Değerli okurlarımız, 2019 yılının son çeyreğinde Ülkemiz gündemine düşmüş gibi görünen Libya meselesi. Aslında Ülkeyi Osmanlı döneminden, Kurtuluş Savaşına ve sonrasına günümüze kadar ilgilendirmektedir.
Şöyle ki; Libya Osmanlı Döneminde ’de Akdeniz’e uzanan kıyı şeridi nedeniyle önemli coğrafyadan birisi olmuştur. Osmanlı’nın yıkılması, Halifeliğin kaldırılması sonrası, Tüm İslam Âlemi gibi Afrika coğrafyasındaki diğer Müslüman Ülkelerle birlikte Libya’da yalnız bırakılmıştır…
Ancak; Yüce Allah’ın takdiri ile Avrupa, Amerika, İngiltere İsrail gibi Siyonist Devletlerin diktatör olarak nitelendirdiği, Libya halkının bağrından çıkan Muammer Kaddafi Liderliğinde Libya özgürlüğüne kavuşmuş ve Libya Güneşi olduğunun çok geç farkına varılan Albay Muammer Kaddafi, zamanında en parlak dönemlerini yaşamıştır…
Albay Muammer Kaddafi döneminde Libya halkı elektrik, su, yakıt, enerji, konut ve diğer sosyal ihtiyaçlarına bedelsiz olarak ulaşabilme şansına ulaşmıştır. Bu dönemde Libya’da her şey mükemmeldi...

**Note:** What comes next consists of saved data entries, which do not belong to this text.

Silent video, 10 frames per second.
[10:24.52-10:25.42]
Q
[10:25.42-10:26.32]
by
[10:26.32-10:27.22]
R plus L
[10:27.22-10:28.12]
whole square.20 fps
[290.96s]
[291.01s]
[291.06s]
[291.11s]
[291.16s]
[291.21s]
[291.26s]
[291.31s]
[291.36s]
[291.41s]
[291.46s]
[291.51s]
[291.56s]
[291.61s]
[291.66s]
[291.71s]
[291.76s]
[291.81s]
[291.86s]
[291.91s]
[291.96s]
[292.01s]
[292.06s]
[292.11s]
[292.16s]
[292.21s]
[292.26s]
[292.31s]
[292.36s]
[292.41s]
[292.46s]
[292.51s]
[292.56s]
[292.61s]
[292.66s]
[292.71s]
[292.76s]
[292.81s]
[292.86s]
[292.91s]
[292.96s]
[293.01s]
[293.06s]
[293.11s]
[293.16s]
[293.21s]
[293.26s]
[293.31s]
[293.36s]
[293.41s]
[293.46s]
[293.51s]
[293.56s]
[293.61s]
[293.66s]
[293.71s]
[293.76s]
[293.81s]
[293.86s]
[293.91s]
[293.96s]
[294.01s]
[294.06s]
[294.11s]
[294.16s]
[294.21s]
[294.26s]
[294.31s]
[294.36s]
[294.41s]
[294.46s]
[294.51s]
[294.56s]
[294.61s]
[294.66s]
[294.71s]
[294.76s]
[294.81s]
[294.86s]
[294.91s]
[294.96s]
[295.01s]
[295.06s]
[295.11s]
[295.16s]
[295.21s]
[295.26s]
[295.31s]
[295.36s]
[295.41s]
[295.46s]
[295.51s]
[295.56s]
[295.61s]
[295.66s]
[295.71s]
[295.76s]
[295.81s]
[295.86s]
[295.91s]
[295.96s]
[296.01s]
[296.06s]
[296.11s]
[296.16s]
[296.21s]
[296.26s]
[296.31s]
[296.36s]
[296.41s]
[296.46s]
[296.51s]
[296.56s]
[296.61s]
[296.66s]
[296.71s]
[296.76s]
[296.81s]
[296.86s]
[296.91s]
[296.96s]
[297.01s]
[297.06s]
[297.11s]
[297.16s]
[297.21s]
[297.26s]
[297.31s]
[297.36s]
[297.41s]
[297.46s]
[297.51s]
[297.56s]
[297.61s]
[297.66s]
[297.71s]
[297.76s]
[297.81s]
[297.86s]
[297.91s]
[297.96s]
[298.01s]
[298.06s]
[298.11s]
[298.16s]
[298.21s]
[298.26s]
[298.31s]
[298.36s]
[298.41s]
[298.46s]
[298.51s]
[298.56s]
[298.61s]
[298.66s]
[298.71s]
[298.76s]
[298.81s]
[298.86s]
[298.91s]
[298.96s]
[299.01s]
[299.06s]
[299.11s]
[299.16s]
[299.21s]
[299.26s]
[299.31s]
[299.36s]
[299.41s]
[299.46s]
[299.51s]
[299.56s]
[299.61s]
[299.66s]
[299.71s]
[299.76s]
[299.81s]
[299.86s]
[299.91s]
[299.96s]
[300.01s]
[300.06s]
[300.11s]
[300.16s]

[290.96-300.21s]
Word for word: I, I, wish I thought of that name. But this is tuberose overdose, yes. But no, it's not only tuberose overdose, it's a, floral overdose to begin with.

Bizdeki FETO Irak’taki Kesni-Zani tarikatı gibi aynı Organizasyonun elemanları, Arap Birliği’nin içindeki Siyonist destekçilerinin arka vermesi ile Arap Baharı Hortlayıverdi. Ne vakit, ebetteki tamda Libya Hükümeti, Mısır Hükümeti ile Akdeniz üzerinde anlaşma maddeleri görüşülürken Refah içindeki, Özgürlük içindeki Libya halkını Özgürlük vaatleri ile içlerindeki hain tarikat Sahte din adamlarının kandırmacaları ile Rap baharı isyanının piyonları oluverdiler. Libya halkına özgürlük için kendilerine hayatını veren Muhteşem Liderlerinin hayatına kendi elleri ile son vermişlerdi…
Sonrası; Matemli yıllar, sömürücü günler aylar, Kaos, Kan ile yıkılmış Libya halkı şimdi fakir, sefil, yıkılmış ve dağılmış tükenmiş durumda. İşte biz tamda burada yıllardır gizli gizli mücadele ediyoruz. Halife Hafter’ in, Türkiye’yi hedef alan demeçleri yeni değildir...
Siyonist Güçlerin kuklası Halife Hafter, Kaosun körüğü olarak Afganistan nasıl durulmadı ise Hafter Libya’yı ele geçirse bile, Libya’da kan yıllarca durmayacaktır. Zira kaos ’tan beslenen ülkeler var. Maalesef Müslümanların Arap dünyasında Türkiye dışında dostuda yok umududa…
İşte sevgili okurlarımız, Akdeniz’i Türkiye düşmanlarına kaptırmamak için, Libya ulusal Mutabakat Hükümetine destek olmak hem Türkiye Büyük Millet Meclisimizin hemde milletimizin görevi olmalı. Yoksa bu kahrolası Siyonist güçler satılmış Araplarla birlikte yapacakları müdahalelerle bize Akdeniz’de balık dahi tutturmayacaklardır. Buda yetmezmiş gibi kıskaç altına almaya çalışacaklardır. Türkiye Libya’ya elbette gitmeli ve ülkemiz bu konuda tam destek vermeli…
Aydınlık Güçlü Türkiye Âlemi İslam’ın Refahı, Masumların umudu olmaya devam ettikçe, gelişecek ve büyüyecektir. Ülkemizin sırtında sorumluluklar çok. Osmanlı’nın torunları tarihin kendine yüklediği görevi sırtlayacak. Şanlı Bayrağımızı dünyanın farklı coğrafyalarında dalgalandıracaktır…
Nem Mutlu Türküm Diyene. Ne Mutlu Müslümanım diyenlere vesselam.
Dost meclisinde yaptığımız muhabbette Dostum, Arkadaşım, Mehmet Uzamaz ile bu konular fikir fırtınasından ortaya çıktı, Türkiye TBMM Libya bu şekilde makale oldu.